Por que justamente essas áreas emprestadas são tão importantes? Isso nos leva de volta à abstinência sexual evolutiva. Como os bdeloides se reproduzem de forma assexuada, o processo de mistura do DNA do pai e da mãe que é tão importante para a manutenção da diversidade genética na maioria dos animais não está acontecendo no caso deles.

Ora, é justamente essa variabilidade genética que é uma das chaves para a resistência a micro-organismos causadores de doenças. Espécies muito homogêneas geneticamente —o que deveria ser o caso dos bdeloides— ficam vulneráveis a epidemias.
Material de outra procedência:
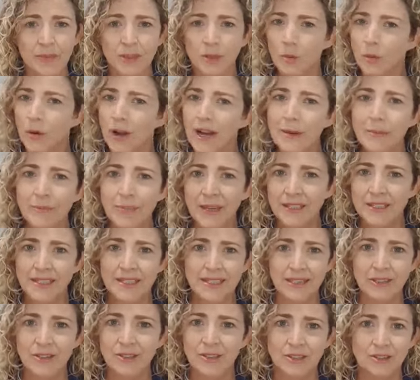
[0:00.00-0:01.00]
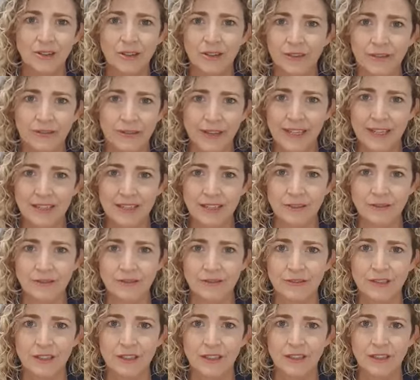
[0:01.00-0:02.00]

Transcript: the white blood cells are not effective.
Segundo Wilson e seus colegas, é possível que a capacidade de incorporar DNA de outrem com tanta facilidade seja um jeito de enfrentar as desvantagens do perpétuo celibato.

É claro que mais estudos serão necessários para comprovar a ideia. Mesmo que isso não ocorra, porém, há outro elemento um bocado interessante nessa história. Os bdeloides, com o passar do tempo, adaptaram o DNA originalmente bacteriano que contém a receita para a produção dos antibióticos. É algo que, com sorte, pode inspirar a produção de antibióticos mais eficazes e menos tóxicos para seres humanos no futuro. Eis um tipo produtivo de celibato.